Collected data
■ ■ ■ ■ ■

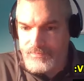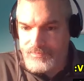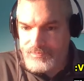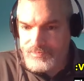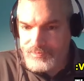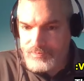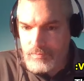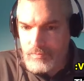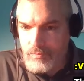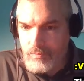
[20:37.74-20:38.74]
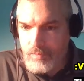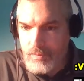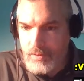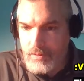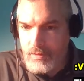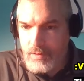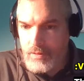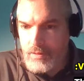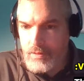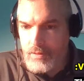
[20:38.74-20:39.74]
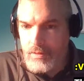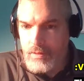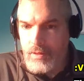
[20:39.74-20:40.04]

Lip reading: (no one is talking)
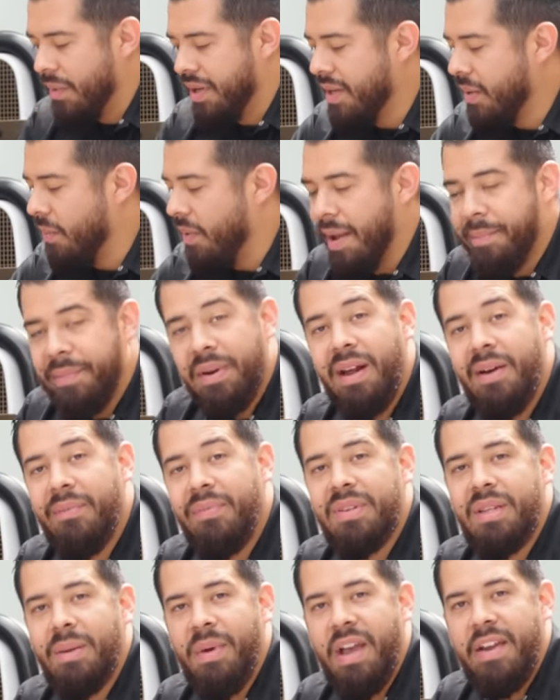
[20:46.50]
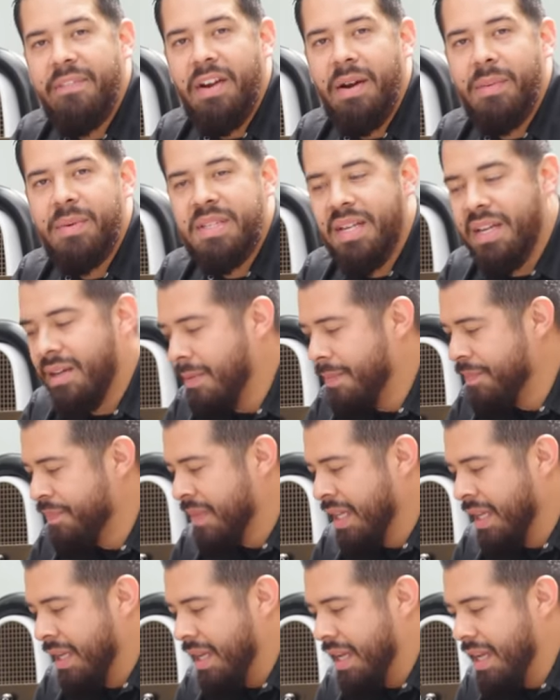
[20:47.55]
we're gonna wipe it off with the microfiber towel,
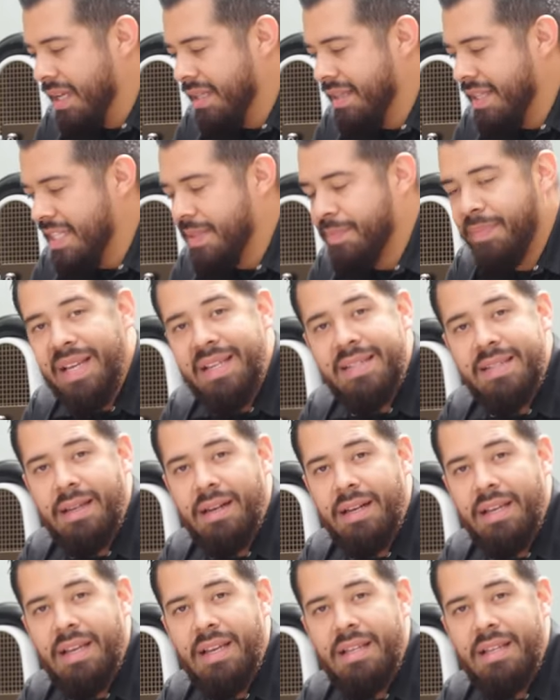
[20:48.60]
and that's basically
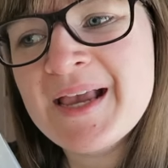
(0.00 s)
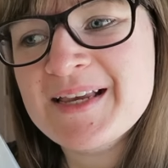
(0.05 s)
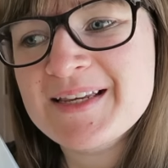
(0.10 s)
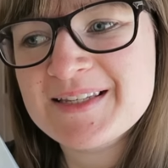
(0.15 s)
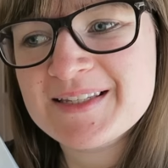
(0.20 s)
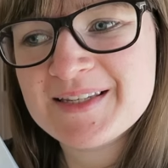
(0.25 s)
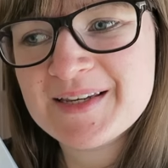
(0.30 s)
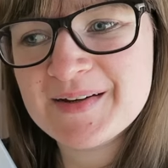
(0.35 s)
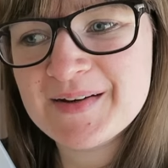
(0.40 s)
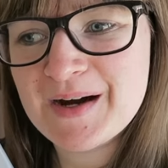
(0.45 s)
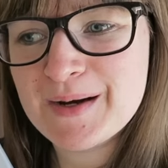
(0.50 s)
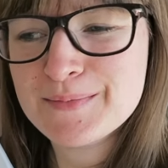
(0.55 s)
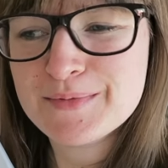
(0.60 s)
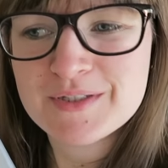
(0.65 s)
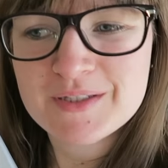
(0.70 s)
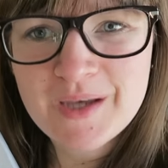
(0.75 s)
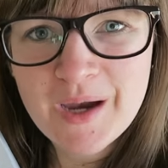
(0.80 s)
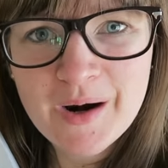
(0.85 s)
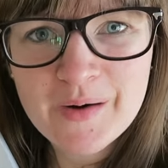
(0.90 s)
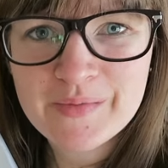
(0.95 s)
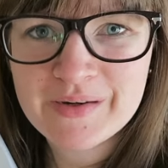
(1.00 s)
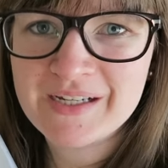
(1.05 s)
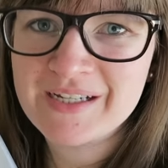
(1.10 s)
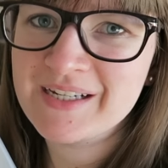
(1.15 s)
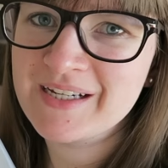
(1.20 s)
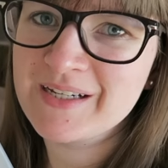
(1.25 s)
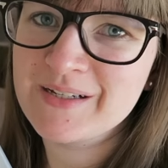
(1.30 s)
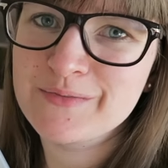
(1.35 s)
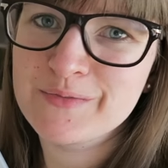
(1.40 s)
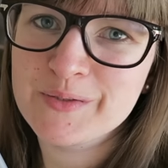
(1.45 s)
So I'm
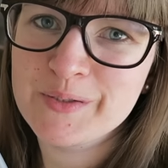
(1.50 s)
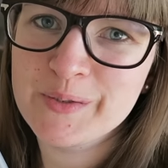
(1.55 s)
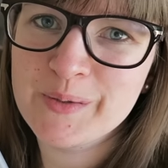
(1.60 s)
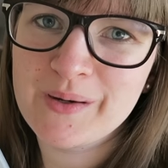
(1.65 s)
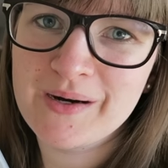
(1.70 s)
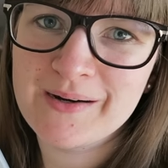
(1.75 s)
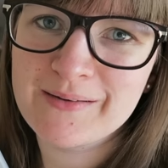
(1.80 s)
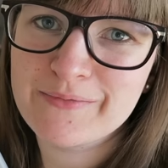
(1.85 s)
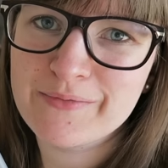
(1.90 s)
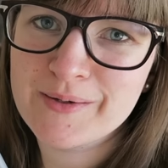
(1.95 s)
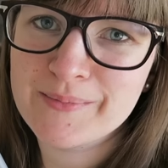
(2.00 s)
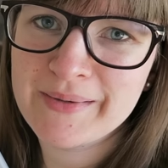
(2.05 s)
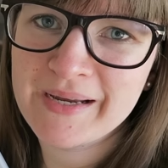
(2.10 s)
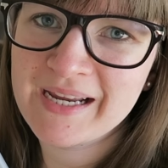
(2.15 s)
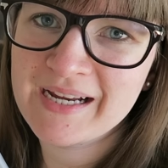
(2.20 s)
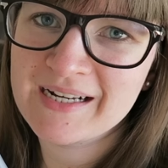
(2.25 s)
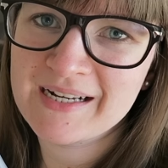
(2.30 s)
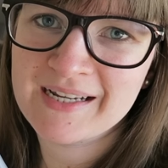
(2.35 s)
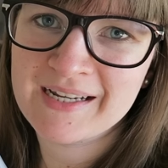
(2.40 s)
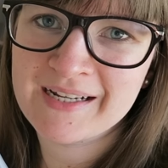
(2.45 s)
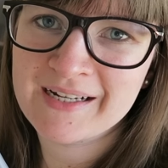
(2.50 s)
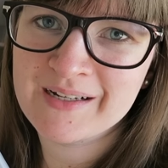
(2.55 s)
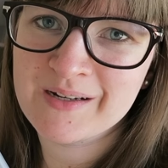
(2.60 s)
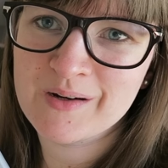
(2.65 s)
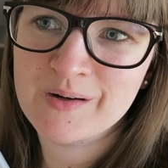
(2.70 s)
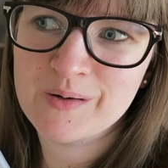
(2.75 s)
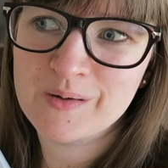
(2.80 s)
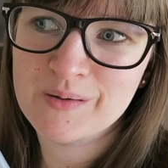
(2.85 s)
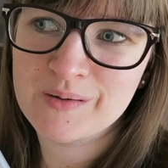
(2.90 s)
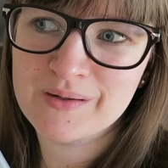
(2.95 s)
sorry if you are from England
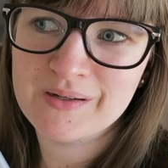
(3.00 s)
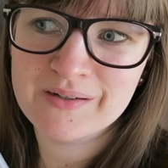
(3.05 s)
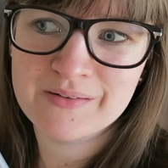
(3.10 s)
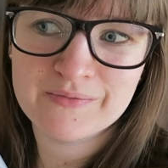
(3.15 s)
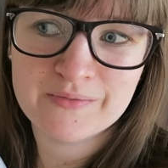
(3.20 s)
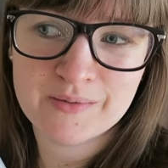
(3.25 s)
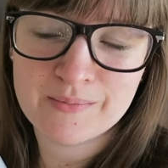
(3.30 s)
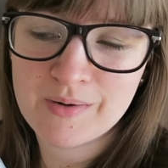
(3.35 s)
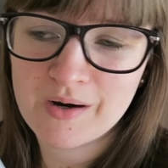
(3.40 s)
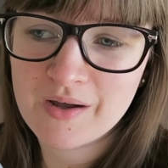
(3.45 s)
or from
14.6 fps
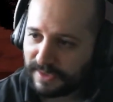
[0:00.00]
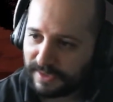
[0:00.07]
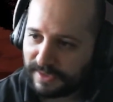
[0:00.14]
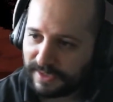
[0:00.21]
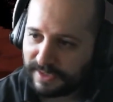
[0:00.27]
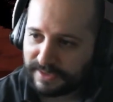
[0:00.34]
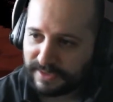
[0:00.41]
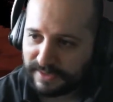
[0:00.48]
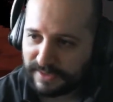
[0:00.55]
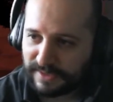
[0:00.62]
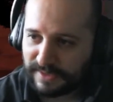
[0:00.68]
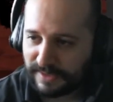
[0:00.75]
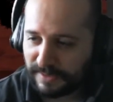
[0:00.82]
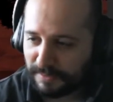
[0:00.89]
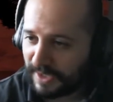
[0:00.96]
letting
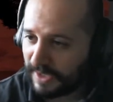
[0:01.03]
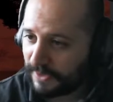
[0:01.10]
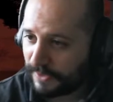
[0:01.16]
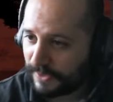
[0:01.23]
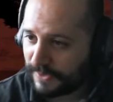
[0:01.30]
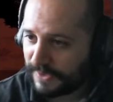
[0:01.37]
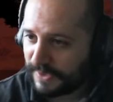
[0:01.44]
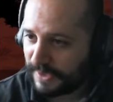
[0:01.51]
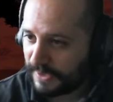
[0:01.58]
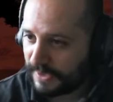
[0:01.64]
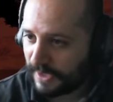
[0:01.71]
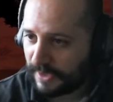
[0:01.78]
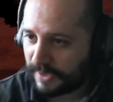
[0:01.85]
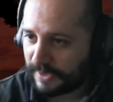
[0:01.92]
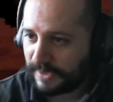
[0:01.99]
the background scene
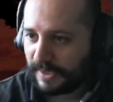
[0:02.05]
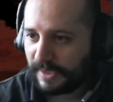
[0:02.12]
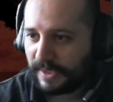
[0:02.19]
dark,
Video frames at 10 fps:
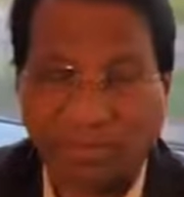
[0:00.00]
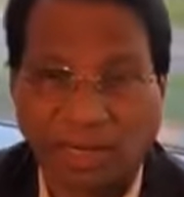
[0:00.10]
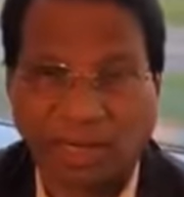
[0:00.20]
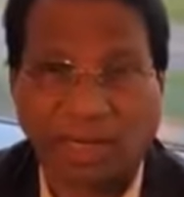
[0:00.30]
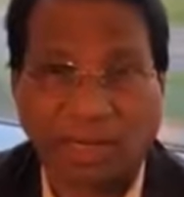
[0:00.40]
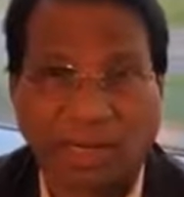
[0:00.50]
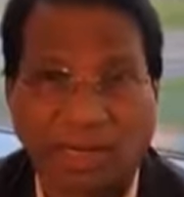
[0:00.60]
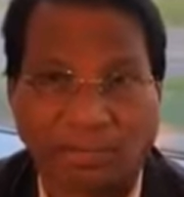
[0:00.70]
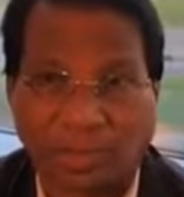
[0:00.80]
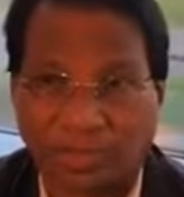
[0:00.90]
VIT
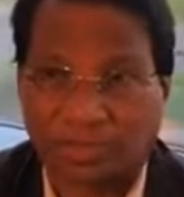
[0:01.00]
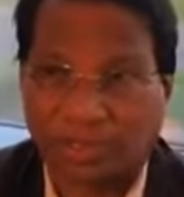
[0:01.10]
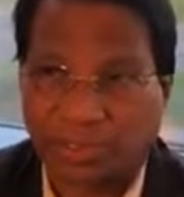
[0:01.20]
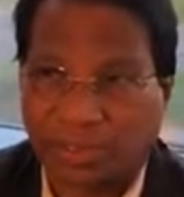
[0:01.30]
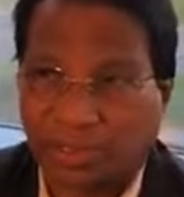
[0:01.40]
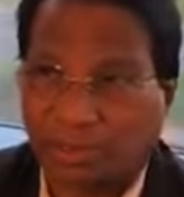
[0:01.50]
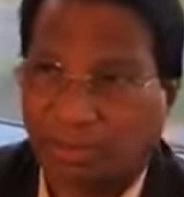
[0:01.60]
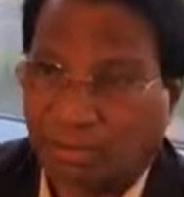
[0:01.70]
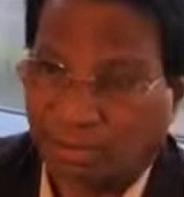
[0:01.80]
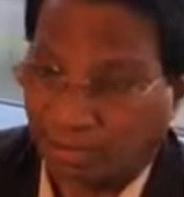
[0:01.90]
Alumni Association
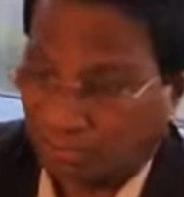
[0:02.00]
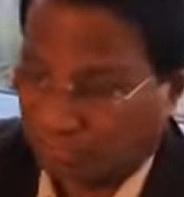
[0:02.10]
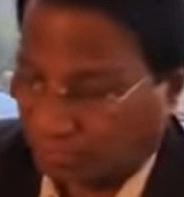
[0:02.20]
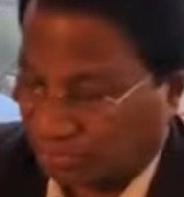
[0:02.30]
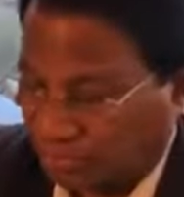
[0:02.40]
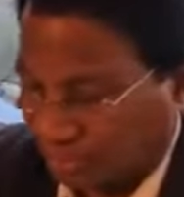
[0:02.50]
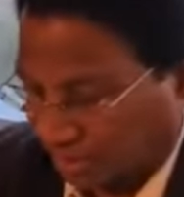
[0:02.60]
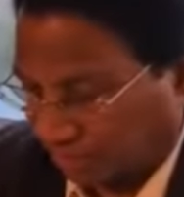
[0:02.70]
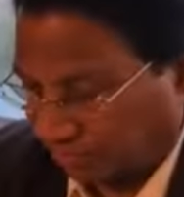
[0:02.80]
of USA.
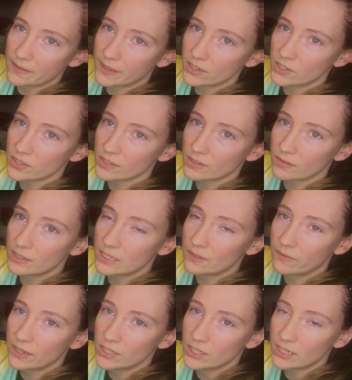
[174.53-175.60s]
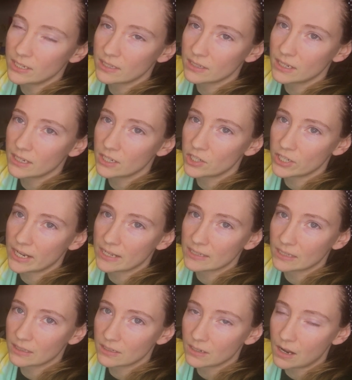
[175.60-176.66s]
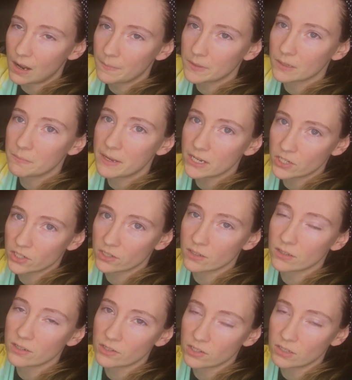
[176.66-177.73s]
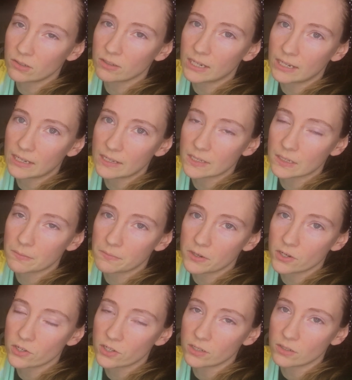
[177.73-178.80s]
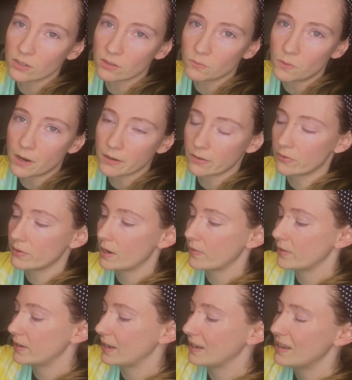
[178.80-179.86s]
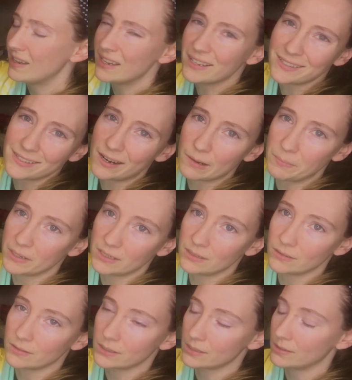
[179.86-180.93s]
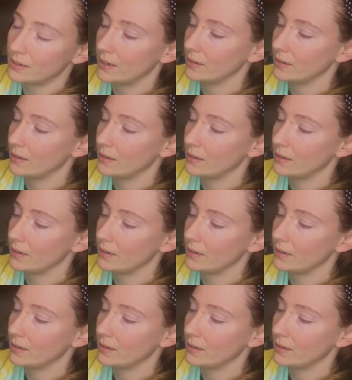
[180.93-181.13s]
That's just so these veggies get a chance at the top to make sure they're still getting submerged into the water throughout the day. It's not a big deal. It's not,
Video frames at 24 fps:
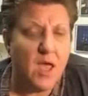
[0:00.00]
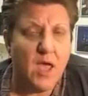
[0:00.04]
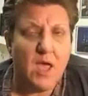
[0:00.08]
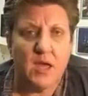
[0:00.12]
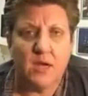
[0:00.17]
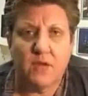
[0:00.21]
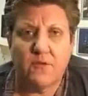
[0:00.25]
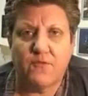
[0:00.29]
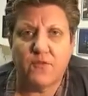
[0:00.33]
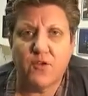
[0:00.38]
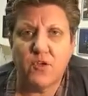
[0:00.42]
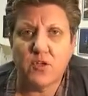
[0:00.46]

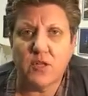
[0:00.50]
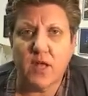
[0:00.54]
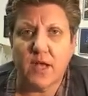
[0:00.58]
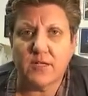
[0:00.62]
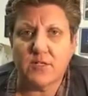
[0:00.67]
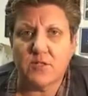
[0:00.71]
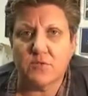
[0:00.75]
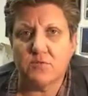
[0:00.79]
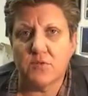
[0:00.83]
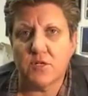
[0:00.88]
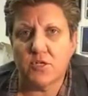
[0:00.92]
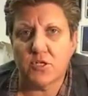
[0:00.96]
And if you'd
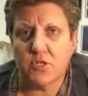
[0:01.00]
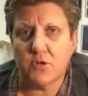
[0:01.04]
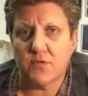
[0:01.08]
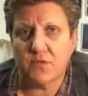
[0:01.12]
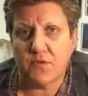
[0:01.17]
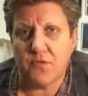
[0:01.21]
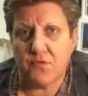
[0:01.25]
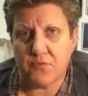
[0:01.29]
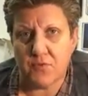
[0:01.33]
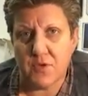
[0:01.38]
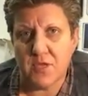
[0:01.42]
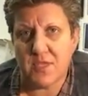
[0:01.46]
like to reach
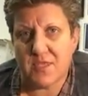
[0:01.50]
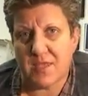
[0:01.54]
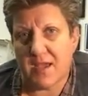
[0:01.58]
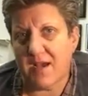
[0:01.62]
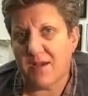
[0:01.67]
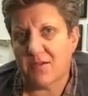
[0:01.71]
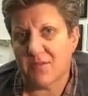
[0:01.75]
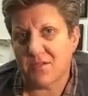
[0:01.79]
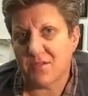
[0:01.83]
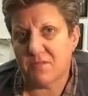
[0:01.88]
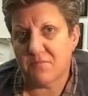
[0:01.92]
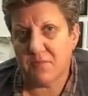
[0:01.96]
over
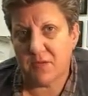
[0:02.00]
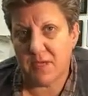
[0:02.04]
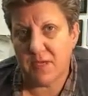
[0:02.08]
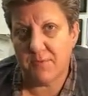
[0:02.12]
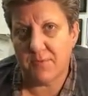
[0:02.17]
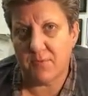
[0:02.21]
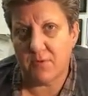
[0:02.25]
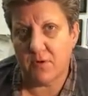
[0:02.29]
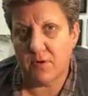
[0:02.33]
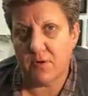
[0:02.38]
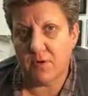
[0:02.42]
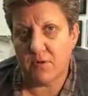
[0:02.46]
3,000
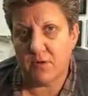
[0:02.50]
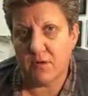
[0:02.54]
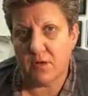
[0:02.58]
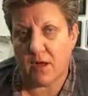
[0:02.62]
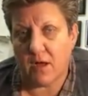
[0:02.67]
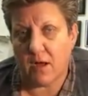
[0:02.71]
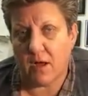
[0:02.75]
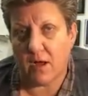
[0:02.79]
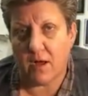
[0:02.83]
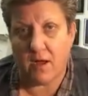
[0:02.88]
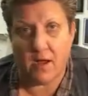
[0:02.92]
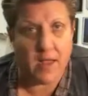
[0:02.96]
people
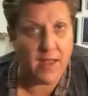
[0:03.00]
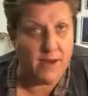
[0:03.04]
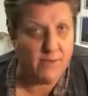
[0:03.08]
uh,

■ ■ ■ ■ ■

Try it:
Working down the entries above, count each line in which "Video" occurs, and state only the resulting number.

Completed exercise:
2